Available records:

§

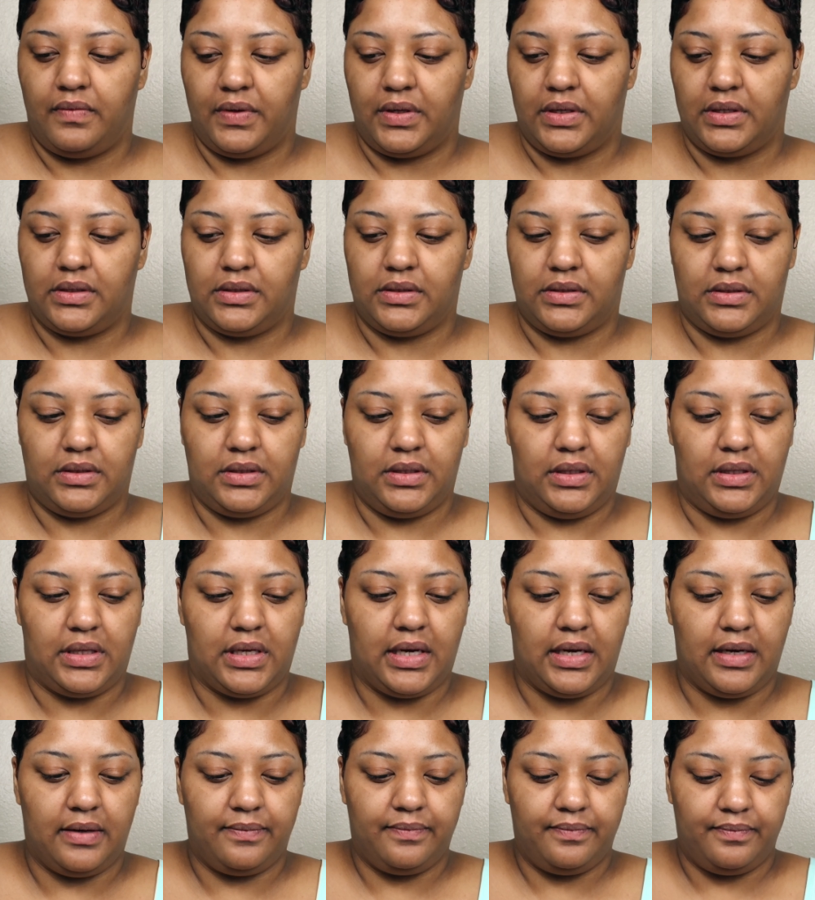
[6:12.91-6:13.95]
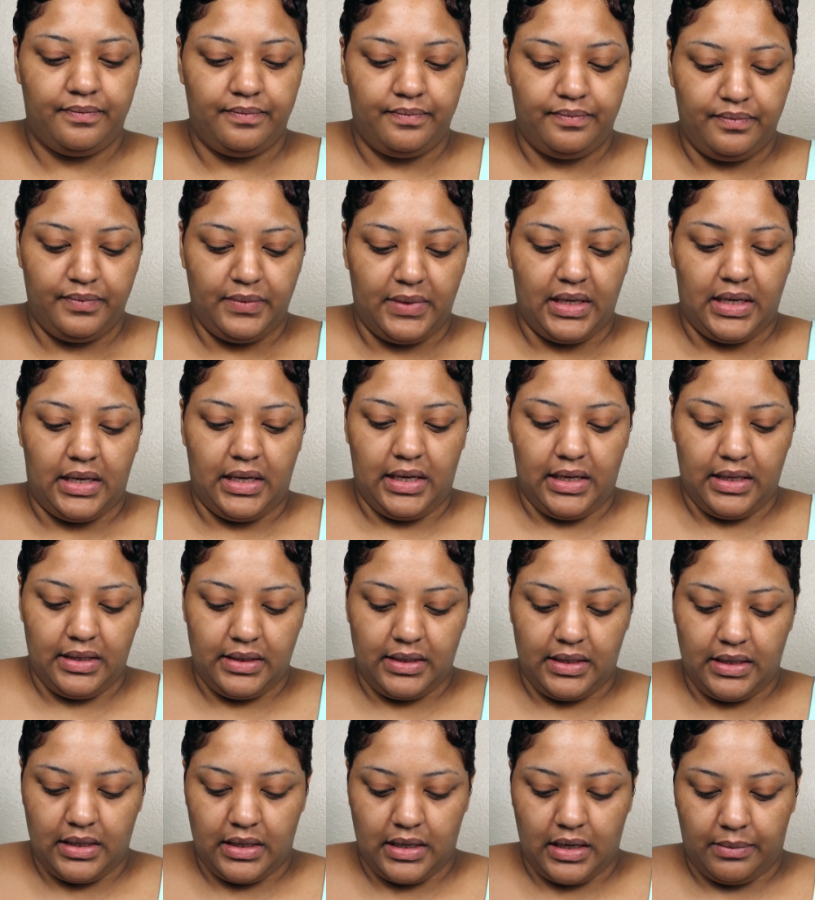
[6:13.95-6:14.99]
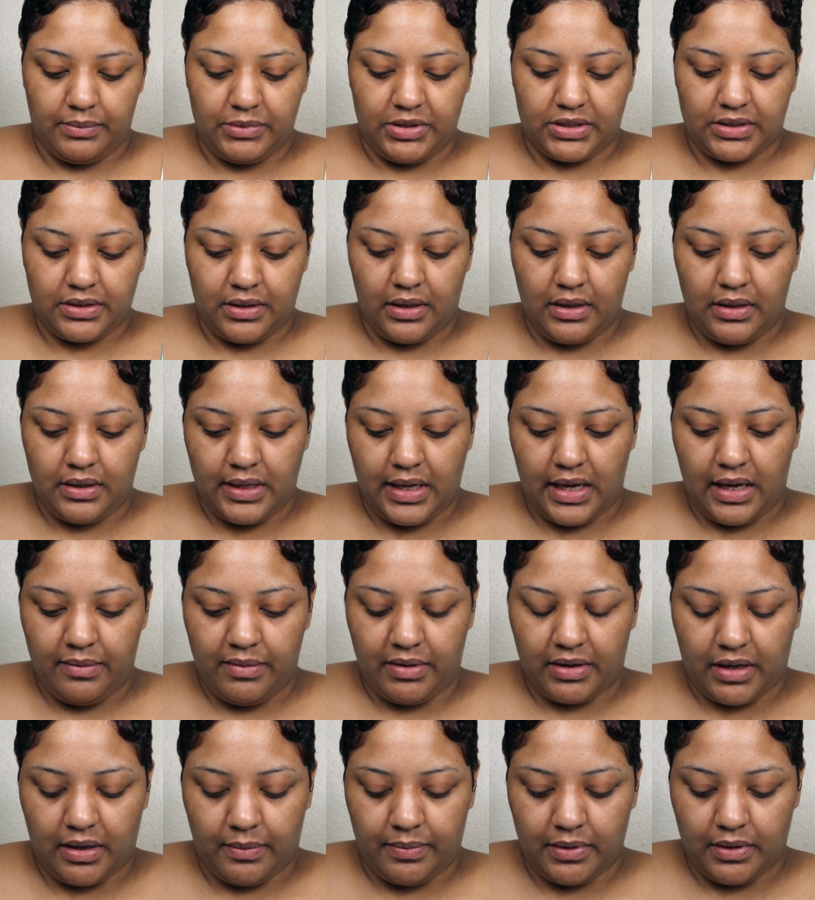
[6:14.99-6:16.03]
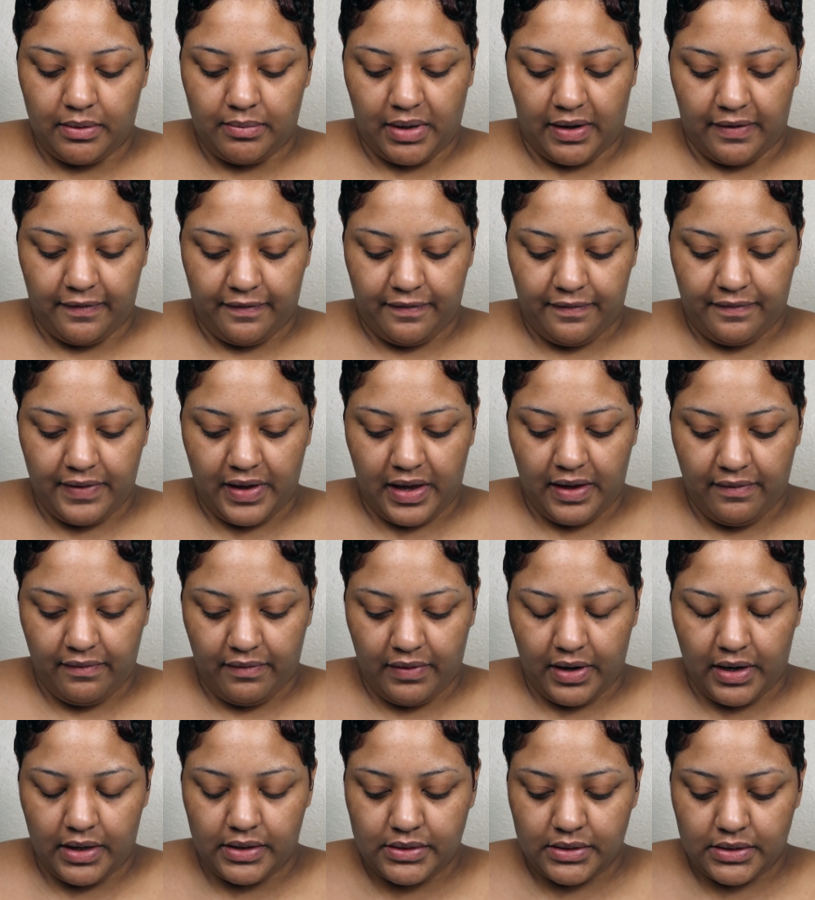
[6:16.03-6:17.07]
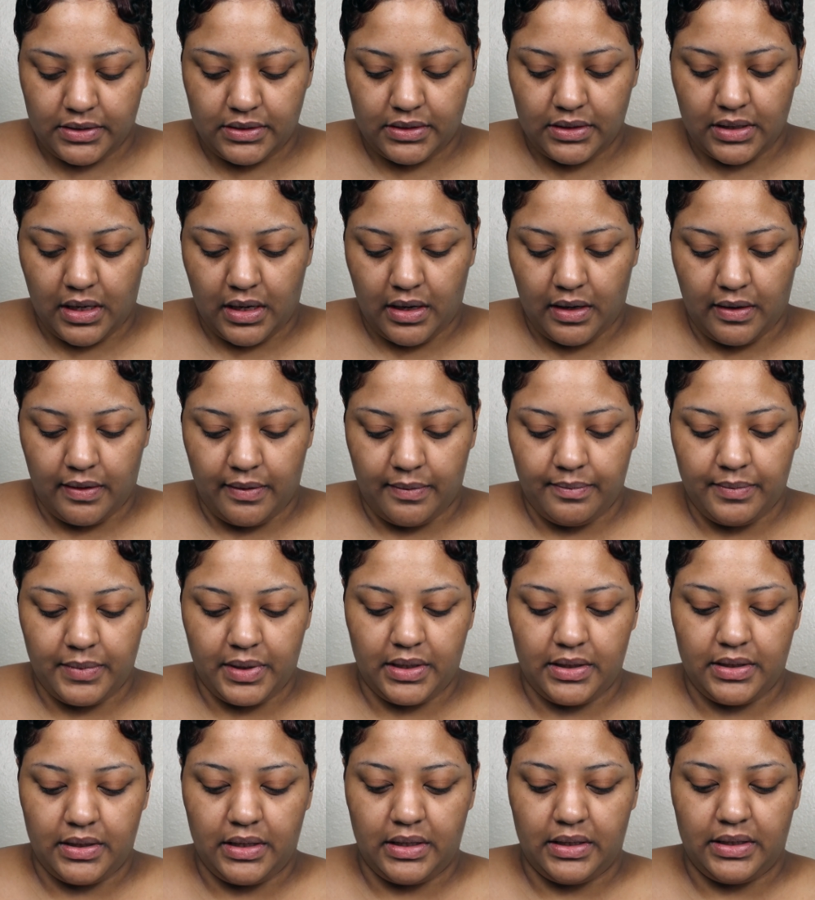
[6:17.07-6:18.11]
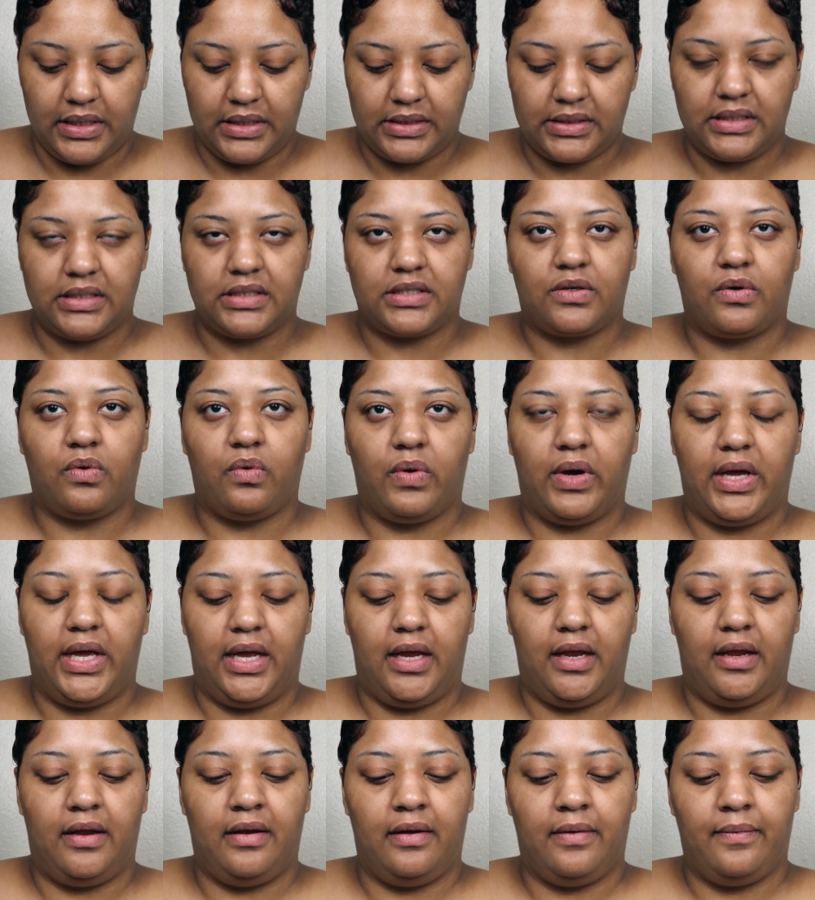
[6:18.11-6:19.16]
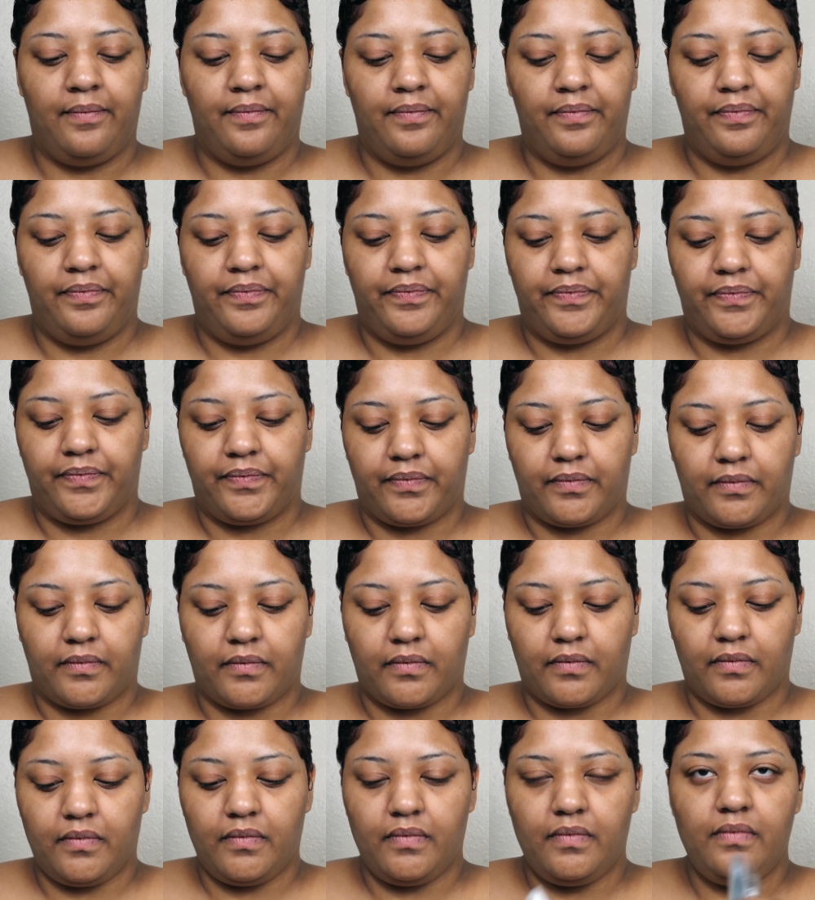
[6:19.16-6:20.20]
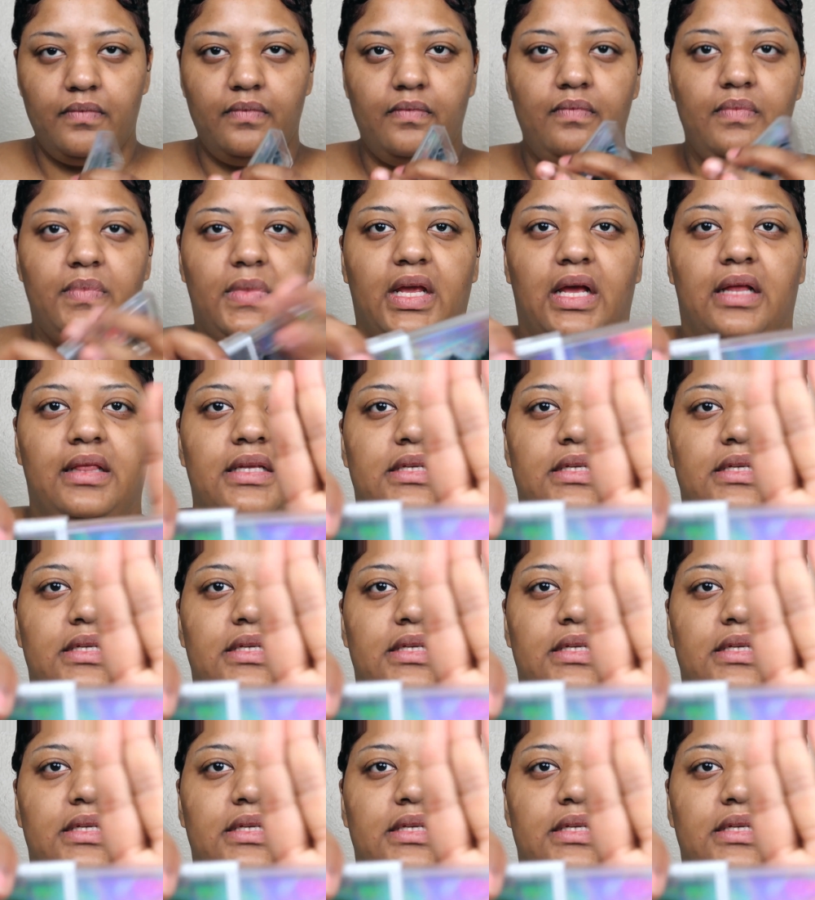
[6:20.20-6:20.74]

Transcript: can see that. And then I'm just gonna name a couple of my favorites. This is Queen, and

§

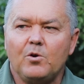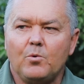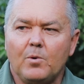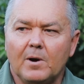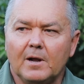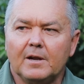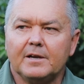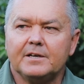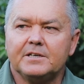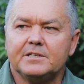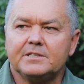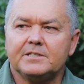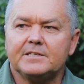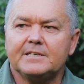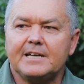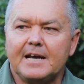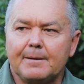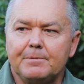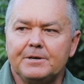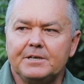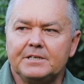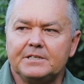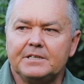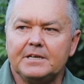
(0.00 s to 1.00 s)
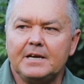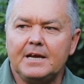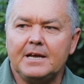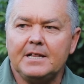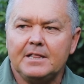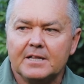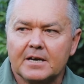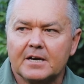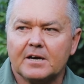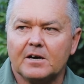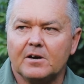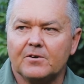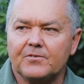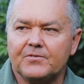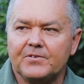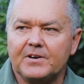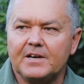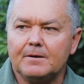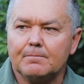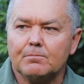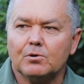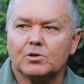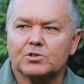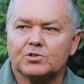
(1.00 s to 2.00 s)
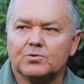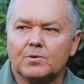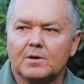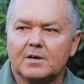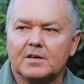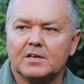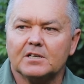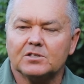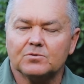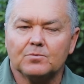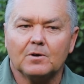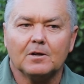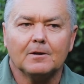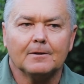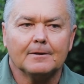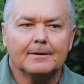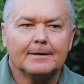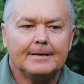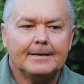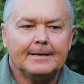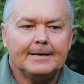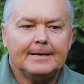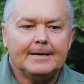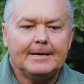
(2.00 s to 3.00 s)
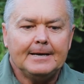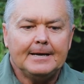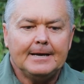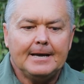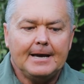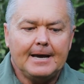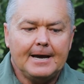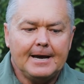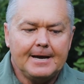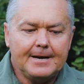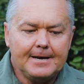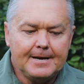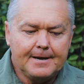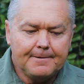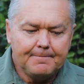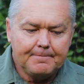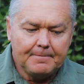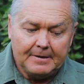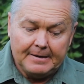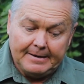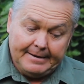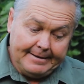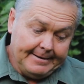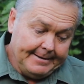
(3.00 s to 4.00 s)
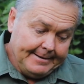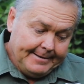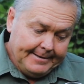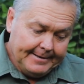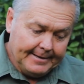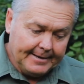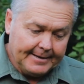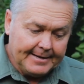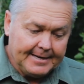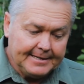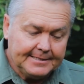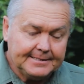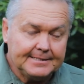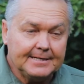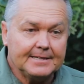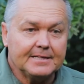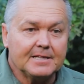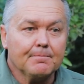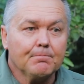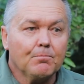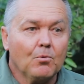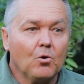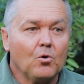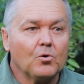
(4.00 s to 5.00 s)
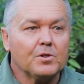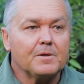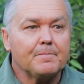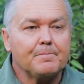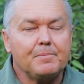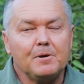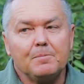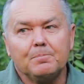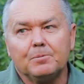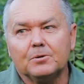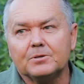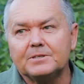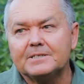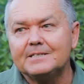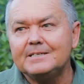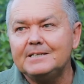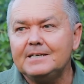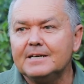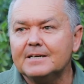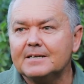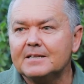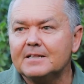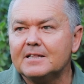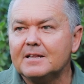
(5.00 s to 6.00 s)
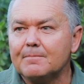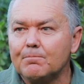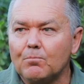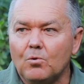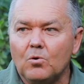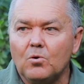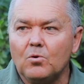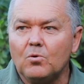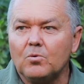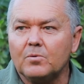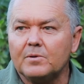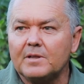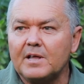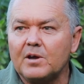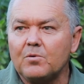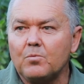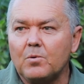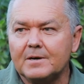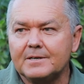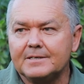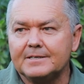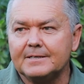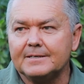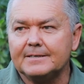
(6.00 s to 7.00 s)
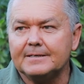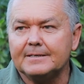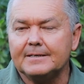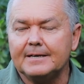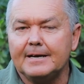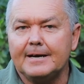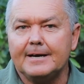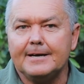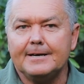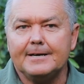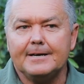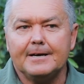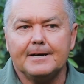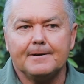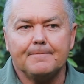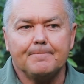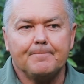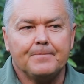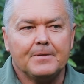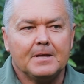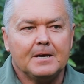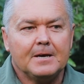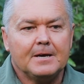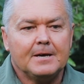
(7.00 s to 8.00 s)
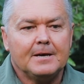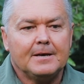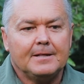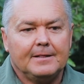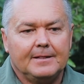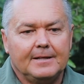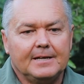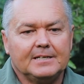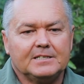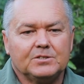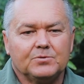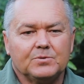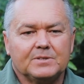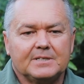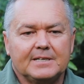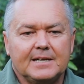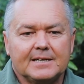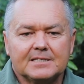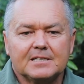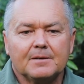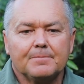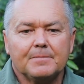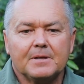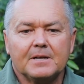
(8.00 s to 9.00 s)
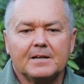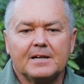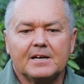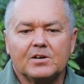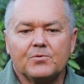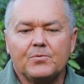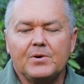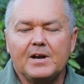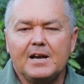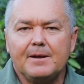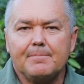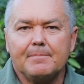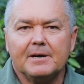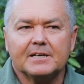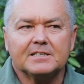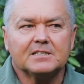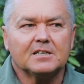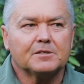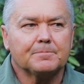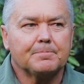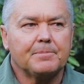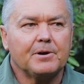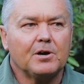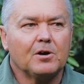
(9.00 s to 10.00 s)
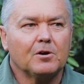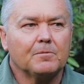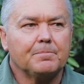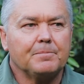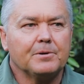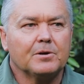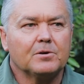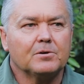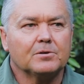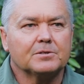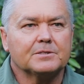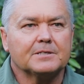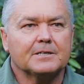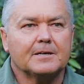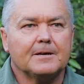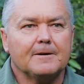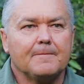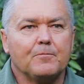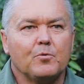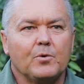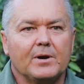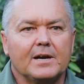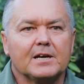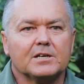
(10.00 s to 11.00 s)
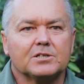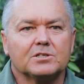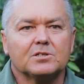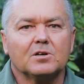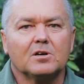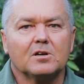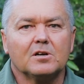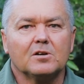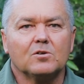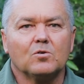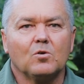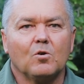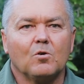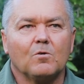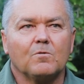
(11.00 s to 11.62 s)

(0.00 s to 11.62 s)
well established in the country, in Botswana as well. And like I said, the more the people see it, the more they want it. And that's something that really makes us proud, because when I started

§

Exercise description:
Print nothing but the lines above starting with the line that contains "[6:12.91-6:13.95]" and going on through the line that contains "Transcript: can see". Leave out the pictures.

Solution below:
[6:12.91-6:13.95]
[6:13.95-6:14.99]
[6:14.99-6:16.03]
[6:16.03-6:17.07]
[6:17.07-6:18.11]
[6:18.11-6:19.16]
[6:19.16-6:20.20]
[6:20.20-6:20.74]

Transcript: can see that. And then I'm just gonna name a couple of my favorites. This is Queen, and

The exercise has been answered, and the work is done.